I read your story, "Greenleaf," again last night. At the end, it seemed I had been holding my breath and when I finally breathed out my soul emptied itself of everything it didn’t need, and then felt wonderfully fresh and small, just the right size, and enriched somehow. It was as if it were suddenly concentrated down, full strength, like frozen orange juice.

All of your stories, which I read and reread from time to time, tend to have the same distilling effect on me, as far as I have come to grasping them, but there are four I loved best right from the start, and "Greenleaf "is one of those. I mean, she gets gored through the heart, if that isn’t the most wonderful thing (you know what I mean). The first time I read it, now going on four years ago, I had to reach over and poke my husband awake and read the two last paragraphs again out loud to him and he said it was wonderful, too. (He's sweet the way he tries to wake up for important things.) I think your stories are transcendent. They mean something huge.

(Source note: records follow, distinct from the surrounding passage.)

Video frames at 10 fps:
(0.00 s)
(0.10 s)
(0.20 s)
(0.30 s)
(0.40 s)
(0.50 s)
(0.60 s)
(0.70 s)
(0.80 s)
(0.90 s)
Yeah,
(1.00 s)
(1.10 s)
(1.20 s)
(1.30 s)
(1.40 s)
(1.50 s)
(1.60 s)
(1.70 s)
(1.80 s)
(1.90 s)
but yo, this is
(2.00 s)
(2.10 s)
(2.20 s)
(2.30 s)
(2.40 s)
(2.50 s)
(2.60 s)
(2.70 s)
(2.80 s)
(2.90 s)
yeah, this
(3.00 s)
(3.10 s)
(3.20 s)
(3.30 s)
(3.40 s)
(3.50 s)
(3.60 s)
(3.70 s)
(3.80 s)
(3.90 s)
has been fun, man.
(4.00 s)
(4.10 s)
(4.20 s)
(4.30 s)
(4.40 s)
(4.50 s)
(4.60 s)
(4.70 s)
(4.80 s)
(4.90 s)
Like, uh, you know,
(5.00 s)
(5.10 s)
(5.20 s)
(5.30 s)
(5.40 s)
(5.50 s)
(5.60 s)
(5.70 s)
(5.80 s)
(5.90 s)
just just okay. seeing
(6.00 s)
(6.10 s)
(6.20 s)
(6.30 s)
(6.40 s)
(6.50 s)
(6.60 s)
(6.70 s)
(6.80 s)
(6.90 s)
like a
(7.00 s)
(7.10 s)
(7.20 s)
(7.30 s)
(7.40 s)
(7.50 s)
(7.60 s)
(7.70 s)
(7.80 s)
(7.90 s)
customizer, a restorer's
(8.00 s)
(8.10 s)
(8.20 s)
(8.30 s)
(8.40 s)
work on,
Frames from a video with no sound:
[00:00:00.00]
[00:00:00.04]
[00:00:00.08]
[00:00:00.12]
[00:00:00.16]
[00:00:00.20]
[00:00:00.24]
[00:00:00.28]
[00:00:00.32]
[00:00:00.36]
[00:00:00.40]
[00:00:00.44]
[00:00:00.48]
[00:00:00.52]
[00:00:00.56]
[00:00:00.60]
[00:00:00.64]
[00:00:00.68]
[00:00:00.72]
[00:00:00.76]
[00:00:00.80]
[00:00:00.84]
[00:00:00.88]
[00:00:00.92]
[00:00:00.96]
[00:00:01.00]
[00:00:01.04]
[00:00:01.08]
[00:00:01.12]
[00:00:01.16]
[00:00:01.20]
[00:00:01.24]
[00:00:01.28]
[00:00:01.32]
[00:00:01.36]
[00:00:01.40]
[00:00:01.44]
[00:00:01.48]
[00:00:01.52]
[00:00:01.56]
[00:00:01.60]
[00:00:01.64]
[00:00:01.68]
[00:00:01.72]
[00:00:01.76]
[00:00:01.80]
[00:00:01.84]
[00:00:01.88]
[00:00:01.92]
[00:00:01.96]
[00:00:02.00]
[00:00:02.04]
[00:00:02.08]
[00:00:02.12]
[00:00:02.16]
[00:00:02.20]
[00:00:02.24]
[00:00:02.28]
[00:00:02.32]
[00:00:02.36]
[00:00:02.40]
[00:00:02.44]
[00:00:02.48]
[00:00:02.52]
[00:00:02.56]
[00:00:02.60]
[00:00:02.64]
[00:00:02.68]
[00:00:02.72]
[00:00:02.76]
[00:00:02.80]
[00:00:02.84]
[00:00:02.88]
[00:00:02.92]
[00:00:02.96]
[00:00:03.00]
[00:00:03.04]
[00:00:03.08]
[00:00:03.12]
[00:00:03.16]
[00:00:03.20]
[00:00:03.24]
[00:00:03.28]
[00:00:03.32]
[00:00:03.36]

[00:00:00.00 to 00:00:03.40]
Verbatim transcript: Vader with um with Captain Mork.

Lately I have been reading for the first time lots of short works---by Henry James and Edith Wharton and Thomas Hardy and Franz Kafka, and more --- and they are very good. I especially like what Joseph Conrad seems to be saying but his style is terribly difficult for me to wade through, still, I plan on reading more of him. Of course James Joyce sure could write but so far I have found him more cynical than having anything to say of any value, but then I’ve only read The Dubliners so far. (I would be tossed out of any college English class for saying that, I know.) Anyway, great as these famous stories may be, I don’t like any of them as well as yours for how they speak to my infant soul. As Conrad said, they make me hear, feel, see, and find “that glimpse of truth for which [I] have forgotten to ask.”